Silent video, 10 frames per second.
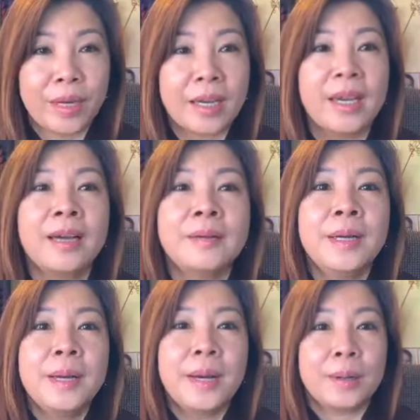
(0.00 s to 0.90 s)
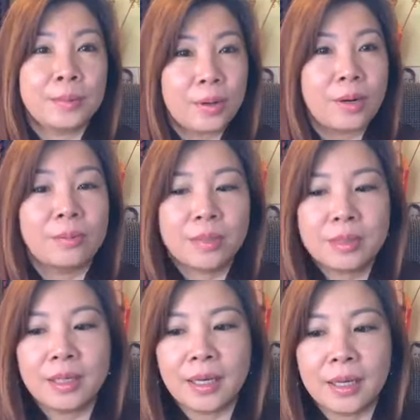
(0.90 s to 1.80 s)
okay? cũng có công đức
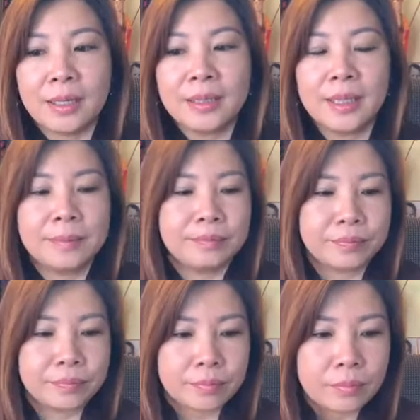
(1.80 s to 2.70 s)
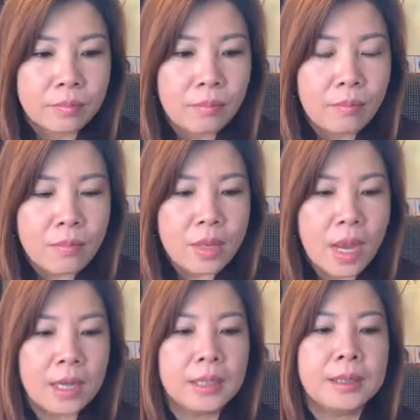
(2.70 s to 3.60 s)
rất là lớn ha
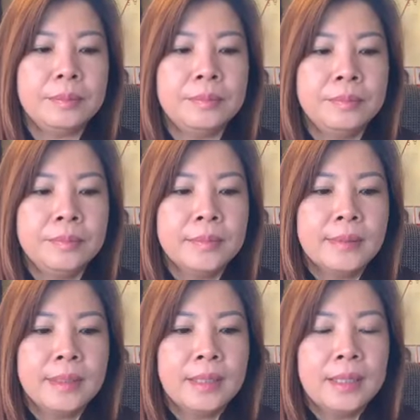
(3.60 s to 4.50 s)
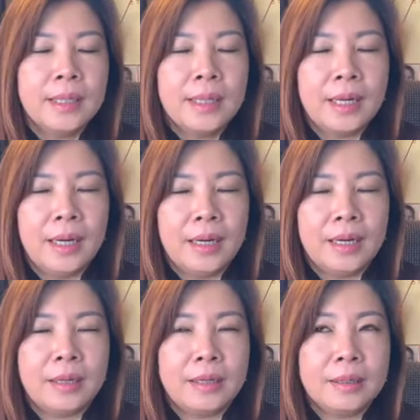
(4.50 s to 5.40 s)
um,
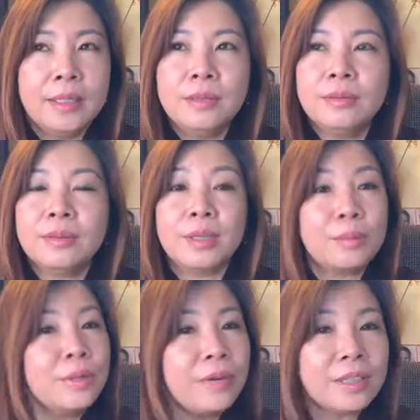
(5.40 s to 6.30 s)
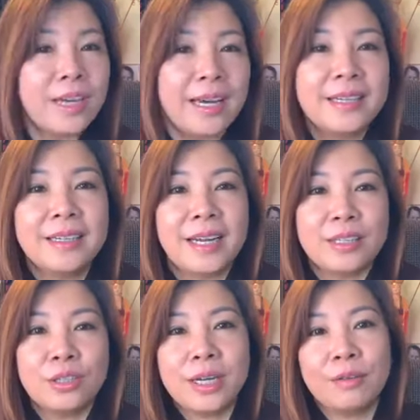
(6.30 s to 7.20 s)
à, nếu giống như vân kể đó là
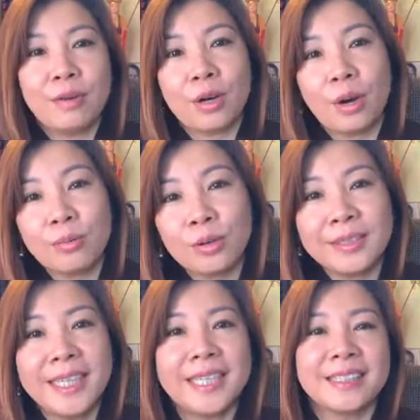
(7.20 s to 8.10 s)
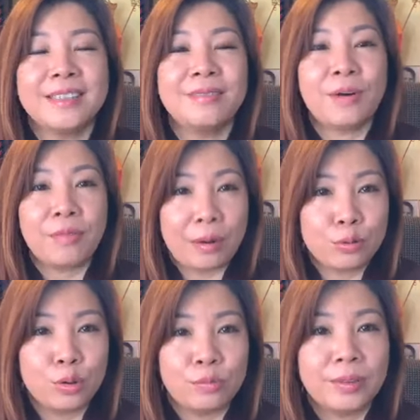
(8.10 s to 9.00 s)
trước đây vân không có tiền thì vân vào
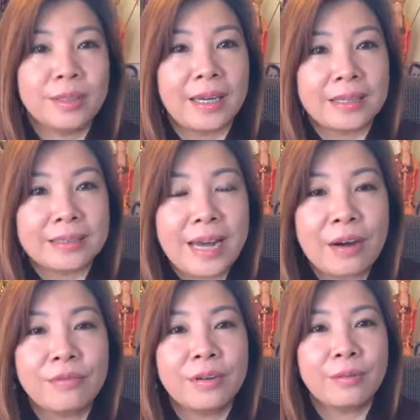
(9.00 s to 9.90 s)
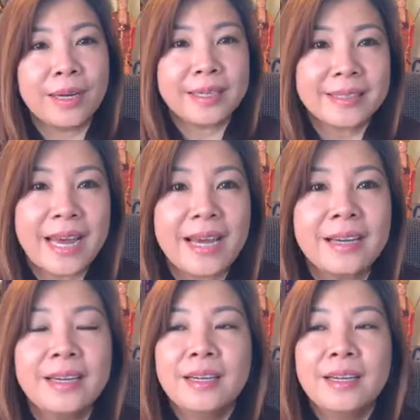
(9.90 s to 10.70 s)
chùa vân lặt rau vân quét rác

:::::

Activity:
Leave out the pictures and print every line of the data exactly.

Exercise result:
Silent video, 10 frames per second.
(0.00 s to 0.90 s)
(0.90 s to 1.80 s)
okay? cũng có công đức
(1.80 s to 2.70 s)
(2.70 s to 3.60 s)
rất là lớn ha
(3.60 s to 4.50 s)
(4.50 s to 5.40 s)
um,
(5.40 s to 6.30 s)
(6.30 s to 7.20 s)
à, nếu giống như vân kể đó là
(7.20 s to 8.10 s)
(8.10 s to 9.00 s)
trước đây vân không có tiền thì vân vào
(9.00 s to 9.90 s)
(9.90 s to 10.70 s)
chùa vân lặt rau vân quét rác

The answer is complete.